The PMDC has become dysfunctional, as an institution and is irrelevant to the modern challenges in its present format. Its membership is unwieldy and disproportionate. It is totally dominated by the private mafia and has lost the capability to enforce its rules and regulations. Its future vision of “becoming the world’s leading medical regulatory authority” is certainly no more than a pipedream. The disenchantment with its performance has led to demands in Punjab and Sindh for setting up provincial regulatory authorities and proposals for its bifurcation into separate bodies for medical education and registration. Incidentally, the Indian Medical Council was in a similar mess a few years ago when its President was sent to jail on charges of taking bribes for recognition of private colleges. The body was promptly revamped under new legislation.
The warnings of saner elements in the profession have gone unheeded, allowing the situation to drift to an alarmingly low level. The moratorium imposed a couple of years ago is not enough. The cases of all newly-recognised colleges shall have to be re-examined in a transparent manner and the officials involved be made accountable for their misdeeds.

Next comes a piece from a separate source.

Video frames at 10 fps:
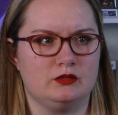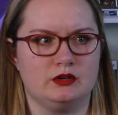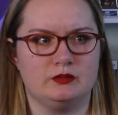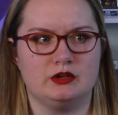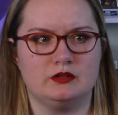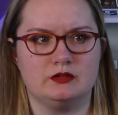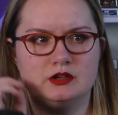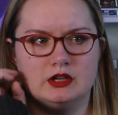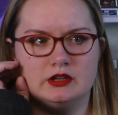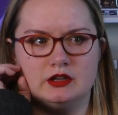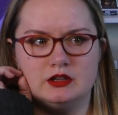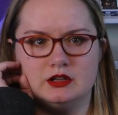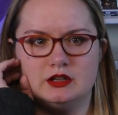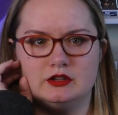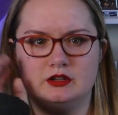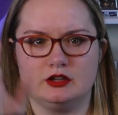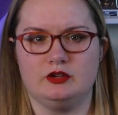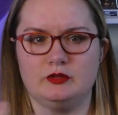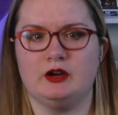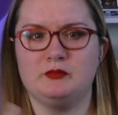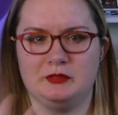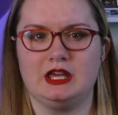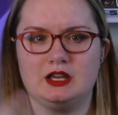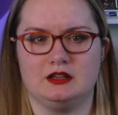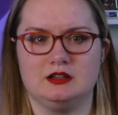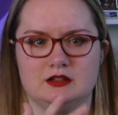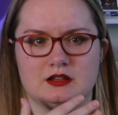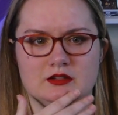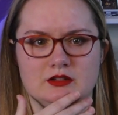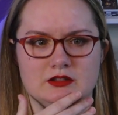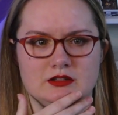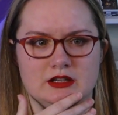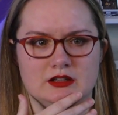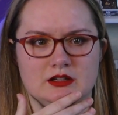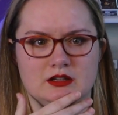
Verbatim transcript: what, what? Could, could, could, could you help me to understand?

The PMDC requires fundamental changes in its statute under a radically revised charter. The main plank of the agenda is downsizing and proportionate representation in its composition. The total number should be reduced to a third of its present size consisting of 30 percent each from the public and private undergrad medical colleges and 10 percent from dental colleges, 10 percent postgraduate institutes, 15 percent peers in the profession, 4 percent Pakistan Medical Association 1 percent Dental Association and 5 percent civil society with Federal DG Health, provincial health secretaries, a member of Parliament and a nominee of Supreme Court or Bar Association as ex-officio members.
The provinces shall be represented on the basis of the existing numbers of their teaching institutions. The peers nominated by the government should have no current association of any kind with a teaching institution. All members and the President elected by them should have a onetime tenure of three years. Half of the inspectors shall be appointed from outside the council.
The council is incapable of performing multiple functions. It has, therefore, become obligatory to establish separate organisations for registration and re-accreditation and licensing under the Continuing Professional Development Protocol.
The reforms suggested are only a part of the overall agenda. The new government should initiate the task by appointing an expert advisory panel for formulation of comprehensive proposals, as a priority in its National Health Policy Planning.

 The writer a retired lieutenant general, professor of Cardiology, former executive director and chairman of NICVD Karachi and Sheikh Zayed PG Int Lahore.